▶ _Stored items_
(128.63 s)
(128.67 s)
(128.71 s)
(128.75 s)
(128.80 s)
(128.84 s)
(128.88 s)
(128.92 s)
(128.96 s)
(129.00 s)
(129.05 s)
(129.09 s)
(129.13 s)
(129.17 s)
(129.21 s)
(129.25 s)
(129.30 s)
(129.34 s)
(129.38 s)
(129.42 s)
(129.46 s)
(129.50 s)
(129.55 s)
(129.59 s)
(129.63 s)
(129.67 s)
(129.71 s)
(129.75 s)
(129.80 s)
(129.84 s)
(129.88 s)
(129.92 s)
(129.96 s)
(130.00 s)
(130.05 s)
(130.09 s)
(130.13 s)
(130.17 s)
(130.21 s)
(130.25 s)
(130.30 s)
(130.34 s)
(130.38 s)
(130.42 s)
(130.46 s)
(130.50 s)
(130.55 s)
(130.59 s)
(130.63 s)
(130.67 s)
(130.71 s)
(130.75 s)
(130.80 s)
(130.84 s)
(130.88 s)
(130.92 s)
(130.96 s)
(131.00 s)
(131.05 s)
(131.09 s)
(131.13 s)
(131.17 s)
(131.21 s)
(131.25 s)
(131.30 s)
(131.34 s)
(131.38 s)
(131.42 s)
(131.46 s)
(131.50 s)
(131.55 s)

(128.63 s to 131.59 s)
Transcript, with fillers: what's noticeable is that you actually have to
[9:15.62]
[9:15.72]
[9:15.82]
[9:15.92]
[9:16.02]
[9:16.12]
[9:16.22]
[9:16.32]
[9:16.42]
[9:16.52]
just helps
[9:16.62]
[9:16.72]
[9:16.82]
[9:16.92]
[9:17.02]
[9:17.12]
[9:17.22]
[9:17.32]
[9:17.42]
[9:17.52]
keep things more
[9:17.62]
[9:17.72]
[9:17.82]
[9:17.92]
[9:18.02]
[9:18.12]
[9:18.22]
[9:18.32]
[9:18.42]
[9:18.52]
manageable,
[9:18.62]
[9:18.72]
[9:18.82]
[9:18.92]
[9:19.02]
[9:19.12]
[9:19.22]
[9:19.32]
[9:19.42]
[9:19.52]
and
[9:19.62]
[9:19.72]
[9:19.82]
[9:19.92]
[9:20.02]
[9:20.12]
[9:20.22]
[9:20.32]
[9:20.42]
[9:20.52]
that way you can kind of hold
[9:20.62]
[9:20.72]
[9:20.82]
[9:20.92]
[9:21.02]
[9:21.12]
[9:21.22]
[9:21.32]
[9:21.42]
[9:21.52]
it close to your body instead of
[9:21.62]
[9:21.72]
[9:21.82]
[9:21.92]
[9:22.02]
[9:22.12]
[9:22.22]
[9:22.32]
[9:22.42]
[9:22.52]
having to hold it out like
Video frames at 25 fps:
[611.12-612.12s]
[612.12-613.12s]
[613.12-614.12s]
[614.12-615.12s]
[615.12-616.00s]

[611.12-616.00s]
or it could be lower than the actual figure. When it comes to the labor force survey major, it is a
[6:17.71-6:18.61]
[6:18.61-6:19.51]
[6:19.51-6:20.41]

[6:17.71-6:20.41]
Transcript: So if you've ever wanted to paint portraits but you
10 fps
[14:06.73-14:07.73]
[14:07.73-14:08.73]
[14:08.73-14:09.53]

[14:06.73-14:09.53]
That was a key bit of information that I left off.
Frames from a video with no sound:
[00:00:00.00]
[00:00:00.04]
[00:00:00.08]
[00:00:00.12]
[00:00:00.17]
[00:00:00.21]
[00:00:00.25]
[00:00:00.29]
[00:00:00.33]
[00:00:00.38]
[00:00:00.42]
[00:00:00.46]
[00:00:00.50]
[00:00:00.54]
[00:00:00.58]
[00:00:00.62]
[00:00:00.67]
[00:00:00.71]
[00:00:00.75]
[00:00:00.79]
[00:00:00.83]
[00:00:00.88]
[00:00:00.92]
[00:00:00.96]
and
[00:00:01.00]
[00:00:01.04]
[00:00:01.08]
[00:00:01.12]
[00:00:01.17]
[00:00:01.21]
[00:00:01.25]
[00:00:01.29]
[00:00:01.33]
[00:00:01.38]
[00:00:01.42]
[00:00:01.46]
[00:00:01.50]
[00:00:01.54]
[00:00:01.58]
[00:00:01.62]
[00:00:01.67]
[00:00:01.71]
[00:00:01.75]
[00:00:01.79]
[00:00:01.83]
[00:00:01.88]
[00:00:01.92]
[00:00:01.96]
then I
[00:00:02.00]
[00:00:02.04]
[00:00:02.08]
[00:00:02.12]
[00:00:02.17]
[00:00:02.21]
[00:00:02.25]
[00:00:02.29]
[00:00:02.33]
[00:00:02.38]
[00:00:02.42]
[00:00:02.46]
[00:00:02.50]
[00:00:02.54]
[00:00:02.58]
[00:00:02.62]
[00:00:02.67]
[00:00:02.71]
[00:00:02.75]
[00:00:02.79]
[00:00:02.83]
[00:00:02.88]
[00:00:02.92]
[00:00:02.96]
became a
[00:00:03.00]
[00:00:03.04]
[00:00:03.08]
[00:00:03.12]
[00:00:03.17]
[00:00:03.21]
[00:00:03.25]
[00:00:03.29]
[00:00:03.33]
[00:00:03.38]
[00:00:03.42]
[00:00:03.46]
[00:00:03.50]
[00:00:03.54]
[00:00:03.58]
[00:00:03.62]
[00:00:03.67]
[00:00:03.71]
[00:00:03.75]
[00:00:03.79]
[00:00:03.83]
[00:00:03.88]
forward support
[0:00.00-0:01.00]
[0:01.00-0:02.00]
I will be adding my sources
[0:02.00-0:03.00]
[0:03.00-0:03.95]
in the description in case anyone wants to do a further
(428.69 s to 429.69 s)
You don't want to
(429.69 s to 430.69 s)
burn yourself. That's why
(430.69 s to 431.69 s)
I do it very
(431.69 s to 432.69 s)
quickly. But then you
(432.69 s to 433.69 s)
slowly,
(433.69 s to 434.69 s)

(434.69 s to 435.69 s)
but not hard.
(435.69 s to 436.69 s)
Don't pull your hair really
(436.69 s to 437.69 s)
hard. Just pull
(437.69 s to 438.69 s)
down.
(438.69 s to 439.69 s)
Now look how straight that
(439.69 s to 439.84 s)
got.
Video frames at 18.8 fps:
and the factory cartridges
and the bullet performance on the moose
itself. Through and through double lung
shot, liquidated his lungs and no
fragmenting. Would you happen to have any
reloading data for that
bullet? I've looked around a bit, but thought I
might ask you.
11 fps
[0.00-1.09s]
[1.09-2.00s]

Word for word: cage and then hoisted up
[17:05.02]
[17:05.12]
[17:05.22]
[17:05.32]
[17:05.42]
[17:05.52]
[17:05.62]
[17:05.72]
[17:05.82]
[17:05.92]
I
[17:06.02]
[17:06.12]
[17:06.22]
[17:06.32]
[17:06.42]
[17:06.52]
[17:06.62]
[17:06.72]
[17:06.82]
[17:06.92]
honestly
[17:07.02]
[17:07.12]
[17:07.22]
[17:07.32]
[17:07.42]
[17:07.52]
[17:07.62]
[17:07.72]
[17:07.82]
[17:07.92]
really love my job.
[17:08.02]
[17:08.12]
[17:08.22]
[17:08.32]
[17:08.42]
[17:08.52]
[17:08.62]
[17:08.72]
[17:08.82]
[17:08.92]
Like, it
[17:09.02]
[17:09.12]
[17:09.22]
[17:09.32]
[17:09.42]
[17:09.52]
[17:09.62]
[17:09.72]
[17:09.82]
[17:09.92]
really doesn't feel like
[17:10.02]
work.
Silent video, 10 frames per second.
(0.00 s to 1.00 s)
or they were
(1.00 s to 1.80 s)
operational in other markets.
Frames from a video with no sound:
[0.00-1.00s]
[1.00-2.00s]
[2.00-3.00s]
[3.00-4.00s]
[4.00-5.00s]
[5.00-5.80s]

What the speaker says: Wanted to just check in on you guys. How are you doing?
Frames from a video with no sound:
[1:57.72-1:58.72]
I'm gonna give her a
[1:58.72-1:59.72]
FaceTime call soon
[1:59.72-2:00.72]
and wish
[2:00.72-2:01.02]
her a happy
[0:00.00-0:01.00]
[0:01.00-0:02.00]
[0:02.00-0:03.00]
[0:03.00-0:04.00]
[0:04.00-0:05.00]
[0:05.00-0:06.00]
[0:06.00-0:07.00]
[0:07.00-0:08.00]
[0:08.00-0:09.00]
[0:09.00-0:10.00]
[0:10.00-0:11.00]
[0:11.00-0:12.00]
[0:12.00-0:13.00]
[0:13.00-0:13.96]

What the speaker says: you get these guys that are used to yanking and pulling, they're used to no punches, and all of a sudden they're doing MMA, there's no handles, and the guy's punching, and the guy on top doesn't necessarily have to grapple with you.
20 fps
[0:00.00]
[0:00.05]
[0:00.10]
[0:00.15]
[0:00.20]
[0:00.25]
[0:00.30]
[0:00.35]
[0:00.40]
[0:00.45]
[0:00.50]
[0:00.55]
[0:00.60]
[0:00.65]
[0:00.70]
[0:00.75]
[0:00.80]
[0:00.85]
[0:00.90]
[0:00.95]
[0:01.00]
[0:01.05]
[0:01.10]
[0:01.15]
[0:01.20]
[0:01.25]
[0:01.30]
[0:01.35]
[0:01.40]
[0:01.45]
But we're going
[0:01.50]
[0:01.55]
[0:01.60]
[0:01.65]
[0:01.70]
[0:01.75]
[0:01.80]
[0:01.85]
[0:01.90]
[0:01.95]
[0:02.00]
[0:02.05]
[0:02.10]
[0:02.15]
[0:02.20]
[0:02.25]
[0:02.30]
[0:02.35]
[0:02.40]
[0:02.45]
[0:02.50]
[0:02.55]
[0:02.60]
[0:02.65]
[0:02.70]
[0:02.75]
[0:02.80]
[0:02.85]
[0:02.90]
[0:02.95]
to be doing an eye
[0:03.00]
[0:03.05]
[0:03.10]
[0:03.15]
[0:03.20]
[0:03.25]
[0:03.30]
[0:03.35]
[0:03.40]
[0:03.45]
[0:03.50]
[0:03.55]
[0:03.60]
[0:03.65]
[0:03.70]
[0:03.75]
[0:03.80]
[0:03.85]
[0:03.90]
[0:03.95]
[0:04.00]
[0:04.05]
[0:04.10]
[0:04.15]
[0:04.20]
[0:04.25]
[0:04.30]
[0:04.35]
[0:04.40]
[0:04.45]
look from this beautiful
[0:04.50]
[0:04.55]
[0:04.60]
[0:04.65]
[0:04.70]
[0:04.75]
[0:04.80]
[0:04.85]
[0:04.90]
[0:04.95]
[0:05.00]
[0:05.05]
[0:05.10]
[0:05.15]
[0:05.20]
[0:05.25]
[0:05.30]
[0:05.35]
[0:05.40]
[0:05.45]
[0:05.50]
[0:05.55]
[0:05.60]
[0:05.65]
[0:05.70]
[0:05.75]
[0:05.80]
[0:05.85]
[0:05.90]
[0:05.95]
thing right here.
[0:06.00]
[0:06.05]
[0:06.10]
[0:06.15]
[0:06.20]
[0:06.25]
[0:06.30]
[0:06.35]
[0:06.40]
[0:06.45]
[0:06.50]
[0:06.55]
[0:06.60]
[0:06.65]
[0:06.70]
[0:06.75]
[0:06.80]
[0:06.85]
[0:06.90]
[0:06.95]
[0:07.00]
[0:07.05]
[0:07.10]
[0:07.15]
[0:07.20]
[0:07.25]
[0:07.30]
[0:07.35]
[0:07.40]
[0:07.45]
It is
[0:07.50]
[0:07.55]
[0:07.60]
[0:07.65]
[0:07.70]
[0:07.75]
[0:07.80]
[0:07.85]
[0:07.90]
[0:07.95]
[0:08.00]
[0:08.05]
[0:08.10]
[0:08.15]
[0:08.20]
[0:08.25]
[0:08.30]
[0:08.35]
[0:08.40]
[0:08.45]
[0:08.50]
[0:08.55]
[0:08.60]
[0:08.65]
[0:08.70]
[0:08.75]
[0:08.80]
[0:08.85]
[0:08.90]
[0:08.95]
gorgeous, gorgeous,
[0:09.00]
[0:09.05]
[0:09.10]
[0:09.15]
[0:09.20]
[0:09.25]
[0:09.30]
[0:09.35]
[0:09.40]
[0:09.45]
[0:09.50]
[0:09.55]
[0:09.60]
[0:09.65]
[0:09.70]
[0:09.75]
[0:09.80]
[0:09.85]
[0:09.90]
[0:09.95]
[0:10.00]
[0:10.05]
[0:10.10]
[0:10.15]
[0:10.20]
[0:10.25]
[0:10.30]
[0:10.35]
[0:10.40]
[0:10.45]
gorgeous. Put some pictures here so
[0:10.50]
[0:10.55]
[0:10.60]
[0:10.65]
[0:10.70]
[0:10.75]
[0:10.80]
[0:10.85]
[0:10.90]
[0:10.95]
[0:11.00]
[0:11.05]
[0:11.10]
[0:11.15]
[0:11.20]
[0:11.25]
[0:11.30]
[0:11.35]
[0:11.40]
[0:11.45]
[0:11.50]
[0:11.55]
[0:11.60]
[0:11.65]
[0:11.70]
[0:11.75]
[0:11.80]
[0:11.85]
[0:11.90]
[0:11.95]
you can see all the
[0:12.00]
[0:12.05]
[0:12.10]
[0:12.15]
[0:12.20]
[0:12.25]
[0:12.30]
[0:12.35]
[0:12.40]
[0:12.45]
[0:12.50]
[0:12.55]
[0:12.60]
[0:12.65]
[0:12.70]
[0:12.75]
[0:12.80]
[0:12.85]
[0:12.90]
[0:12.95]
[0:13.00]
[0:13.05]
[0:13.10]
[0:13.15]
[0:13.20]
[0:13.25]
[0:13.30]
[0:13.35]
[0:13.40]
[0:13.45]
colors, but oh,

▶ _ACTION ITEM_
If a line of the data contains the word "Transcript", it counts toward the total; state that total alone.

▶ _SOLUTION FOR THIS PROBLEM_
2